[Saved entries]
--- START ---

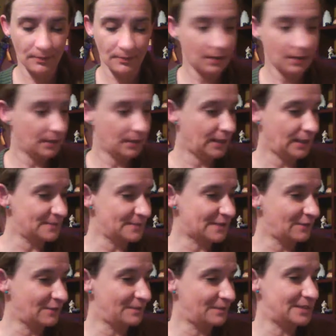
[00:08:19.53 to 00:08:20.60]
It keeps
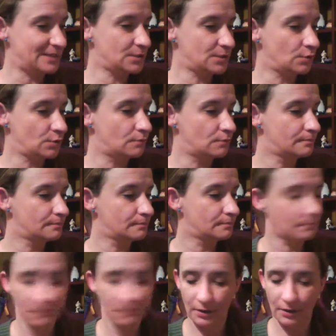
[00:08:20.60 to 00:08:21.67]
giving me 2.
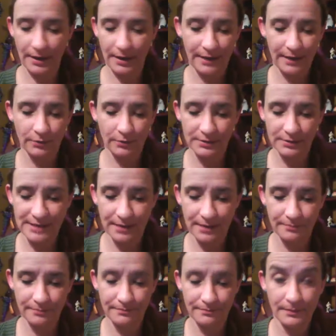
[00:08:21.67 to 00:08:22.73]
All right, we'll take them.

--- END ---

Repeat the records above exactly, without pictures.

[00:08:19.53 to 00:08:20.60]
It keeps
[00:08:20.60 to 00:08:21.67]
giving me 2.
[00:08:21.67 to 00:08:22.73]
All right, we'll take them.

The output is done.